Task item:
The answer must be an exact printing of every record below, with the pictures omitted.

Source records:
--- START ---

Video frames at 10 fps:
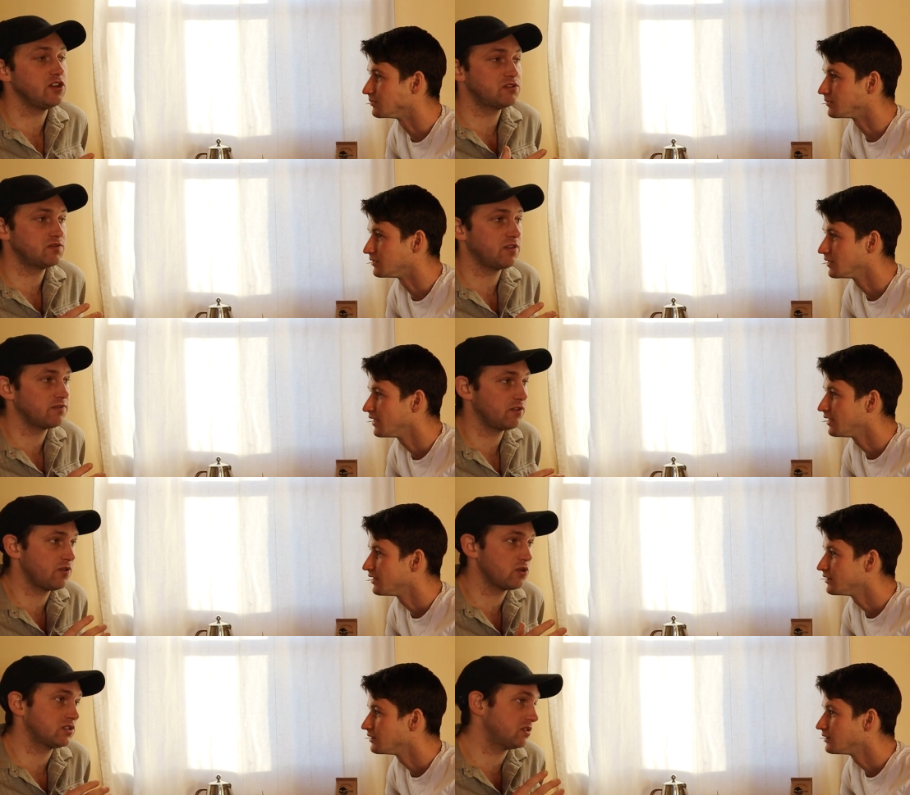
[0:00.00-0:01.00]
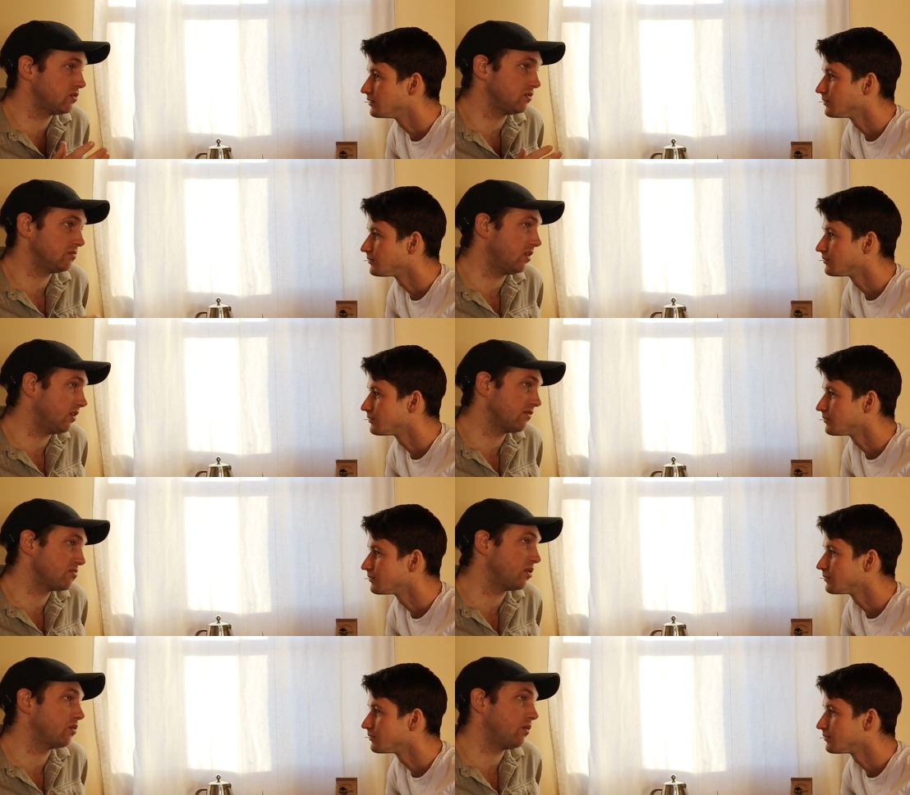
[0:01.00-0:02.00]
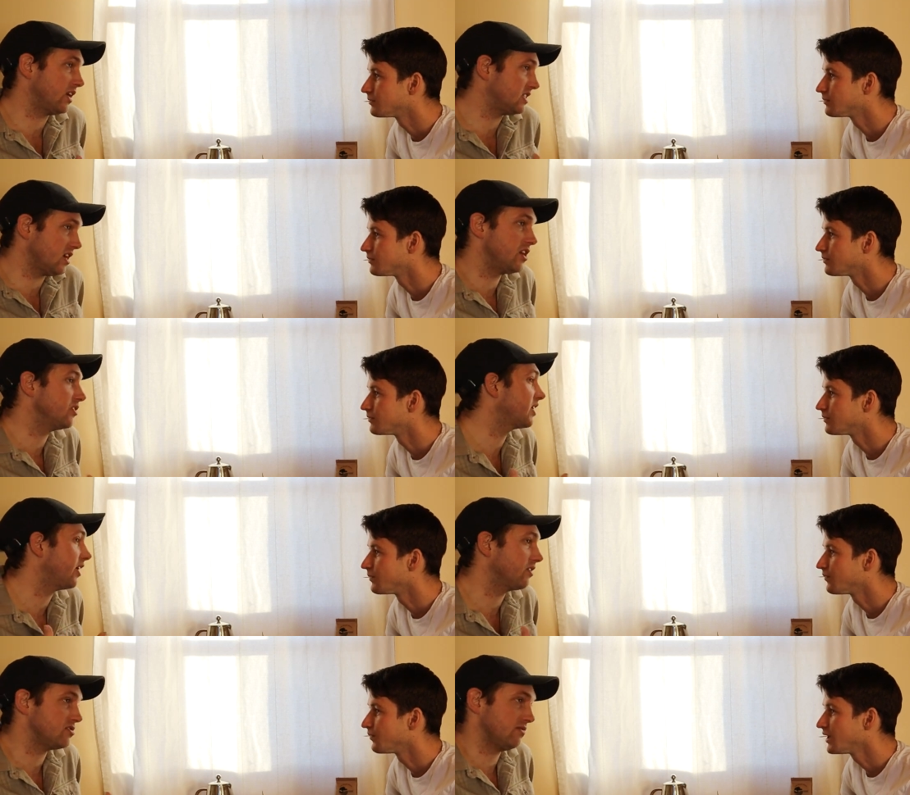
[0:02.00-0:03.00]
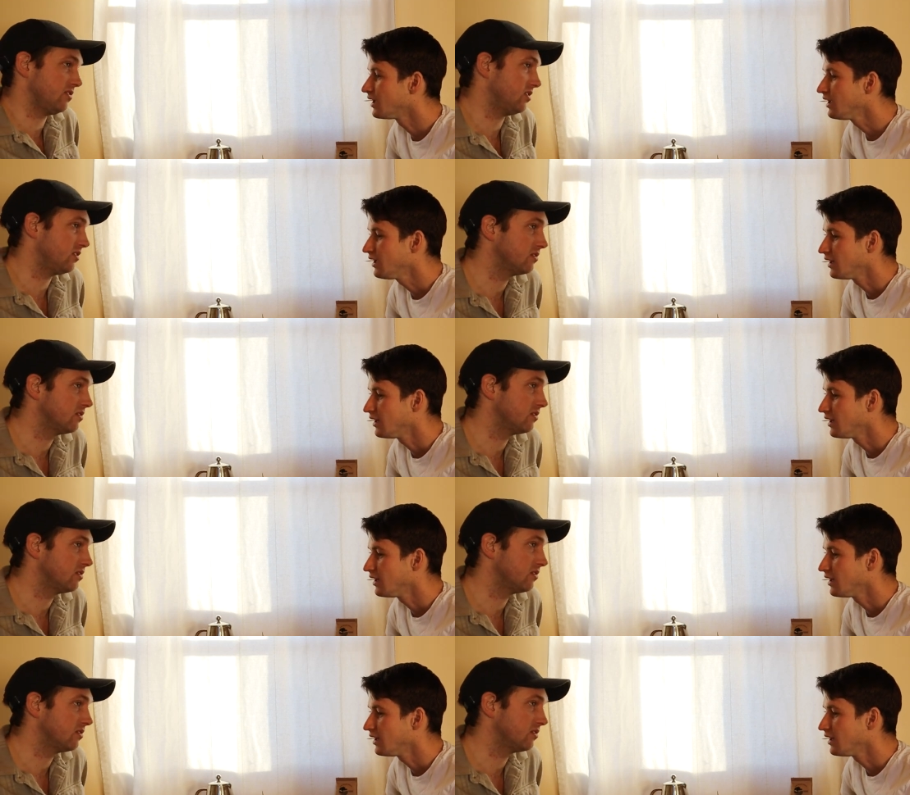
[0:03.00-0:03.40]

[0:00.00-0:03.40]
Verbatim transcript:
Speaker 1: and, just for, for folks who aren't familiar, what is the undercarriage of a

--- END ---

Response to the exercise:
Video frames at 10 fps:
[0:00.00-0:01.00]
[0:01.00-0:02.00]
[0:02.00-0:03.00]
[0:03.00-0:03.40]

[0:00.00-0:03.40]
Verbatim transcript:
Speaker 1: and, just for, for folks who aren't familiar, what is the undercarriage of a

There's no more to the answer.